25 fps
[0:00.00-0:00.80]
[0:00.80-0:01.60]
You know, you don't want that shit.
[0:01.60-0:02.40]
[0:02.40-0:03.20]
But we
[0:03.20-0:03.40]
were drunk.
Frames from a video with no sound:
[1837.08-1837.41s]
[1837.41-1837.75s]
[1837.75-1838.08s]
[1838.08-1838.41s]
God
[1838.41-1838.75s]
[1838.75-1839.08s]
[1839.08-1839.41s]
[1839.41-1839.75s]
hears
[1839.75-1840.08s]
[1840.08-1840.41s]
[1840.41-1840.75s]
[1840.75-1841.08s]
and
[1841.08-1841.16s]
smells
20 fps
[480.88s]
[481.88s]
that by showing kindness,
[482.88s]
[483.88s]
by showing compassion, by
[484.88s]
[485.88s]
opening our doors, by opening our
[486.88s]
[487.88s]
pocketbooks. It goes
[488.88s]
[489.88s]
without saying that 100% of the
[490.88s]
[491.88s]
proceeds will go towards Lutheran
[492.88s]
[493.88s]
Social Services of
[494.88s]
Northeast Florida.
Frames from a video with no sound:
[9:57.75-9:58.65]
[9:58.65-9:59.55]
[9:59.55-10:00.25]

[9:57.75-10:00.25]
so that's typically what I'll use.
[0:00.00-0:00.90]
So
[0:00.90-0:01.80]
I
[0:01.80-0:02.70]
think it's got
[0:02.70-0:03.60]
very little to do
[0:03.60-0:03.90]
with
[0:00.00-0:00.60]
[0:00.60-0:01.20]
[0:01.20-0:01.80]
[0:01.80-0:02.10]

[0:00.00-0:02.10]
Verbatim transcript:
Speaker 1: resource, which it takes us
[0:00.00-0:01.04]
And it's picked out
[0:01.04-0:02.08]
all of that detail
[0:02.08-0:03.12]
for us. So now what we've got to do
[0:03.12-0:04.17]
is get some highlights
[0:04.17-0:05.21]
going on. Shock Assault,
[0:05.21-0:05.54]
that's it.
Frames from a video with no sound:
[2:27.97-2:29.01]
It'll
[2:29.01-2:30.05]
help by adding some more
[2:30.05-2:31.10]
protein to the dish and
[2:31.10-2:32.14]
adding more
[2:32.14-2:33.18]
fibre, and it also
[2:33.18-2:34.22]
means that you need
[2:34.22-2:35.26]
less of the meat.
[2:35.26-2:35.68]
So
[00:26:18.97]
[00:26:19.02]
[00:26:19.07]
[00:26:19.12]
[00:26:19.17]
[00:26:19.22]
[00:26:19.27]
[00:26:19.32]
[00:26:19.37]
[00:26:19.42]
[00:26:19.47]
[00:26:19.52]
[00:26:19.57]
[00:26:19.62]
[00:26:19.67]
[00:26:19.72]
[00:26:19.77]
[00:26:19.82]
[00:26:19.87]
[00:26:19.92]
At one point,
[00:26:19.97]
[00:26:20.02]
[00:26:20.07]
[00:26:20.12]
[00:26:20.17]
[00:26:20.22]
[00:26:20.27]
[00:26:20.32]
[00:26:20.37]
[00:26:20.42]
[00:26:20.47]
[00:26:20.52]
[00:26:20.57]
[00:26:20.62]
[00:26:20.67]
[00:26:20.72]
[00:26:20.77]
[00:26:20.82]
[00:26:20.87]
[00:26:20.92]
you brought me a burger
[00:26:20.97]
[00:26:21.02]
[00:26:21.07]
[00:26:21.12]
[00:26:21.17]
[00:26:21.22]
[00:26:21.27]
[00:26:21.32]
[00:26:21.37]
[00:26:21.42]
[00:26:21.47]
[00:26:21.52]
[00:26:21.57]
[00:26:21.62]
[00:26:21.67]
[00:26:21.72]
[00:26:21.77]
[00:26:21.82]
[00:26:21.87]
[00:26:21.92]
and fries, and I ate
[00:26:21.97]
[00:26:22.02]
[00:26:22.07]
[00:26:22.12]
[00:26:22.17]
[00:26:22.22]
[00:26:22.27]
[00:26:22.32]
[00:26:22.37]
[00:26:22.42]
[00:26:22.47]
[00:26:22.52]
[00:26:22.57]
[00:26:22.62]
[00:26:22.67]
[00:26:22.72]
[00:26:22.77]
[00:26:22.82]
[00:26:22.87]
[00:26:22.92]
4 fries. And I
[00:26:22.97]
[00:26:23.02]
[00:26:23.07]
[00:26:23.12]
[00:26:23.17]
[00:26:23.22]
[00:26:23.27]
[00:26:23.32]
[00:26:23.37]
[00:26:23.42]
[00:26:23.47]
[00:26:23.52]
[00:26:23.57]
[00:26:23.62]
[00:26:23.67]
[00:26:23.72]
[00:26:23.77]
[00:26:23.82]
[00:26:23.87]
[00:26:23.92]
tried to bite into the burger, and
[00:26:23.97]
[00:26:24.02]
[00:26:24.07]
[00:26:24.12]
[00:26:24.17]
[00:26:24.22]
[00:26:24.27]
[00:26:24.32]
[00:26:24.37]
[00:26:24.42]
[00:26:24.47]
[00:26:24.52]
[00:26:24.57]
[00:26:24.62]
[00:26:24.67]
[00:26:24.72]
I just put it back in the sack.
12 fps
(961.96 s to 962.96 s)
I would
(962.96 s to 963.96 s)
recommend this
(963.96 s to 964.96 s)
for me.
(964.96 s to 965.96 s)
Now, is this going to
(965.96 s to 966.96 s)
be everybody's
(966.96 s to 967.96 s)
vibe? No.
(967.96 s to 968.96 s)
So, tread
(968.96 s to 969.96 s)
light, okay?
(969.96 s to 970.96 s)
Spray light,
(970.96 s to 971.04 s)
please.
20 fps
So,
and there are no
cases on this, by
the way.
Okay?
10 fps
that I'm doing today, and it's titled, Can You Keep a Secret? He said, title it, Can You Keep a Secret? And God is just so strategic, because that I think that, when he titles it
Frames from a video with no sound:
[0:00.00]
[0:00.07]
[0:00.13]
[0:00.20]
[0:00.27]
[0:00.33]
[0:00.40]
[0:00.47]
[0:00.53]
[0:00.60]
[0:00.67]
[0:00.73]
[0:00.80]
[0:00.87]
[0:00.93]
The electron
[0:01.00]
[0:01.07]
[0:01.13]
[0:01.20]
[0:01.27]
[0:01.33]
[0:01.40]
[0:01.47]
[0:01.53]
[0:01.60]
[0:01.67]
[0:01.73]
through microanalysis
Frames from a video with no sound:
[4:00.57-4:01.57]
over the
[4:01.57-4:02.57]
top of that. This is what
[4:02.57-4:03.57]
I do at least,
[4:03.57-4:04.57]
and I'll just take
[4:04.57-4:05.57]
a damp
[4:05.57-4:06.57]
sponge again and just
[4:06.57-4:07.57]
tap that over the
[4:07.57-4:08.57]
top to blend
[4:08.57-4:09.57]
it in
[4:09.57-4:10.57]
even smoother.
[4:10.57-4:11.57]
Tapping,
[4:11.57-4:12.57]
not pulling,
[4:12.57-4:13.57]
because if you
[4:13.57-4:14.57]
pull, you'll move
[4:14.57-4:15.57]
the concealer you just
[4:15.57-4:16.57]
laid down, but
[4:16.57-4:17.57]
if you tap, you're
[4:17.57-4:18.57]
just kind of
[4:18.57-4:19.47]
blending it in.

- _ASSIGNMENT_
Every entry in the listing above is to be repeated verbatim.

- _RESPONSE AREA_
25 fps
[0:00.00-0:00.80]
[0:00.80-0:01.60]
You know, you don't want that shit.
[0:01.60-0:02.40]
[0:02.40-0:03.20]
But we
[0:03.20-0:03.40]
were drunk.
Frames from a video with no sound:
[1837.08-1837.41s]
[1837.41-1837.75s]
[1837.75-1838.08s]
[1838.08-1838.41s]
God
[1838.41-1838.75s]
[1838.75-1839.08s]
[1839.08-1839.41s]
[1839.41-1839.75s]
hears
[1839.75-1840.08s]
[1840.08-1840.41s]
[1840.41-1840.75s]
[1840.75-1841.08s]
and
[1841.08-1841.16s]
smells
20 fps
[480.88s]
[481.88s]
that by showing kindness,
[482.88s]
[483.88s]
by showing compassion, by
[484.88s]
[485.88s]
opening our doors, by opening our
[486.88s]
[487.88s]
pocketbooks. It goes
[488.88s]
[489.88s]
without saying that 100% of the
[490.88s]
[491.88s]
proceeds will go towards Lutheran
[492.88s]
[493.88s]
Social Services of
[494.88s]
Northeast Florida.
Frames from a video with no sound:
[9:57.75-9:58.65]
[9:58.65-9:59.55]
[9:59.55-10:00.25]

[9:57.75-10:00.25]
so that's typically what I'll use.
[0:00.00-0:00.90]
So
[0:00.90-0:01.80]
I
[0:01.80-0:02.70]
think it's got
[0:02.70-0:03.60]
very little to do
[0:03.60-0:03.90]
with
[0:00.00-0:00.60]
[0:00.60-0:01.20]
[0:01.20-0:01.80]
[0:01.80-0:02.10]

[0:00.00-0:02.10]
Verbatim transcript:
Speaker 1: resource, which it takes us
[0:00.00-0:01.04]
And it's picked out
[0:01.04-0:02.08]
all of that detail
[0:02.08-0:03.12]
for us. So now what we've got to do
[0:03.12-0:04.17]
is get some highlights
[0:04.17-0:05.21]
going on. Shock Assault,
[0:05.21-0:05.54]
that's it.
Frames from a video with no sound:
[2:27.97-2:29.01]
It'll
[2:29.01-2:30.05]
help by adding some more
[2:30.05-2:31.10]
protein to the dish and
[2:31.10-2:32.14]
adding more
[2:32.14-2:33.18]
fibre, and it also
[2:33.18-2:34.22]
means that you need
[2:34.22-2:35.26]
less of the meat.
[2:35.26-2:35.68]
So
[00:26:18.97]
[00:26:19.02]
[00:26:19.07]
[00:26:19.12]
[00:26:19.17]
[00:26:19.22]
[00:26:19.27]
[00:26:19.32]
[00:26:19.37]
[00:26:19.42]
[00:26:19.47]
[00:26:19.52]
[00:26:19.57]
[00:26:19.62]
[00:26:19.67]
[00:26:19.72]
[00:26:19.77]
[00:26:19.82]
[00:26:19.87]
[00:26:19.92]
At one point,
[00:26:19.97]
[00:26:20.02]
[00:26:20.07]
[00:26:20.12]
[00:26:20.17]
[00:26:20.22]
[00:26:20.27]
[00:26:20.32]
[00:26:20.37]
[00:26:20.42]
[00:26:20.47]
[00:26:20.52]
[00:26:20.57]
[00:26:20.62]
[00:26:20.67]
[00:26:20.72]
[00:26:20.77]
[00:26:20.82]
[00:26:20.87]
[00:26:20.92]
you brought me a burger
[00:26:20.97]
[00:26:21.02]
[00:26:21.07]
[00:26:21.12]
[00:26:21.17]
[00:26:21.22]
[00:26:21.27]
[00:26:21.32]
[00:26:21.37]
[00:26:21.42]
[00:26:21.47]
[00:26:21.52]
[00:26:21.57]
[00:26:21.62]
[00:26:21.67]
[00:26:21.72]
[00:26:21.77]
[00:26:21.82]
[00:26:21.87]
[00:26:21.92]
and fries, and I ate
[00:26:21.97]
[00:26:22.02]
[00:26:22.07]
[00:26:22.12]
[00:26:22.17]
[00:26:22.22]
[00:26:22.27]
[00:26:22.32]
[00:26:22.37]
[00:26:22.42]
[00:26:22.47]
[00:26:22.52]
[00:26:22.57]
[00:26:22.62]
[00:26:22.67]
[00:26:22.72]
[00:26:22.77]
[00:26:22.82]
[00:26:22.87]
[00:26:22.92]
4 fries. And I
[00:26:22.97]
[00:26:23.02]
[00:26:23.07]
[00:26:23.12]
[00:26:23.17]
[00:26:23.22]
[00:26:23.27]
[00:26:23.32]
[00:26:23.37]
[00:26:23.42]
[00:26:23.47]
[00:26:23.52]
[00:26:23.57]
[00:26:23.62]
[00:26:23.67]
[00:26:23.72]
[00:26:23.77]
[00:26:23.82]
[00:26:23.87]
[00:26:23.92]
tried to bite into the burger, and
[00:26:23.97]
[00:26:24.02]
[00:26:24.07]
[00:26:24.12]
[00:26:24.17]
[00:26:24.22]
[00:26:24.27]
[00:26:24.32]
[00:26:24.37]
[00:26:24.42]
[00:26:24.47]
[00:26:24.52]
[00:26:24.57]
[00:26:24.62]
[00:26:24.67]
[00:26:24.72]
I just put it back in the sack.
12 fps
(961.96 s to 962.96 s)
I would
(962.96 s to 963.96 s)
recommend this
(963.96 s to 964.96 s)
for me.
(964.96 s to 965.96 s)
Now, is this going to
(965.96 s to 966.96 s)
be everybody's
(966.96 s to 967.96 s)
vibe? No.
(967.96 s to 968.96 s)
So, tread
(968.96 s to 969.96 s)
light, okay?
(969.96 s to 970.96 s)
Spray light,
(970.96 s to 971.04 s)
please.
20 fps
So,
and there are no
cases on this, by
the way.
Okay?
10 fps
that I'm doing today, and it's titled, Can You Keep a Secret? He said, title it, Can You Keep a Secret? And God is just so strategic, because that I think that, when he titles it
Frames from a video with no sound:
[0:00.00]
[0:00.07]
[0:00.13]
[0:00.20]
[0:00.27]
[0:00.33]
[0:00.40]
[0:00.47]
[0:00.53]
[0:00.60]
[0:00.67]
[0:00.73]
[0:00.80]
[0:00.87]
[0:00.93]
The electron
[0:01.00]
[0:01.07]
[0:01.13]
[0:01.20]
[0:01.27]
[0:01.33]
[0:01.40]
[0:01.47]
[0:01.53]
[0:01.60]
[0:01.67]
[0:01.73]
through microanalysis
Frames from a video with no sound:
[4:00.57-4:01.57]
over the
[4:01.57-4:02.57]
top of that. This is what
[4:02.57-4:03.57]
I do at least,
[4:03.57-4:04.57]
and I'll just take
[4:04.57-4:05.57]
a damp
[4:05.57-4:06.57]
sponge again and just
[4:06.57-4:07.57]
tap that over the
[4:07.57-4:08.57]
top to blend
[4:08.57-4:09.57]
it in
[4:09.57-4:10.57]
even smoother.
[4:10.57-4:11.57]
Tapping,
[4:11.57-4:12.57]
not pulling,
[4:12.57-4:13.57]
because if you
[4:13.57-4:14.57]
pull, you'll move
[4:14.57-4:15.57]
the concealer you just
[4:15.57-4:16.57]
laid down, but
[4:16.57-4:17.57]
if you tap, you're
[4:17.57-4:18.57]
just kind of
[4:18.57-4:19.47]
blending it in.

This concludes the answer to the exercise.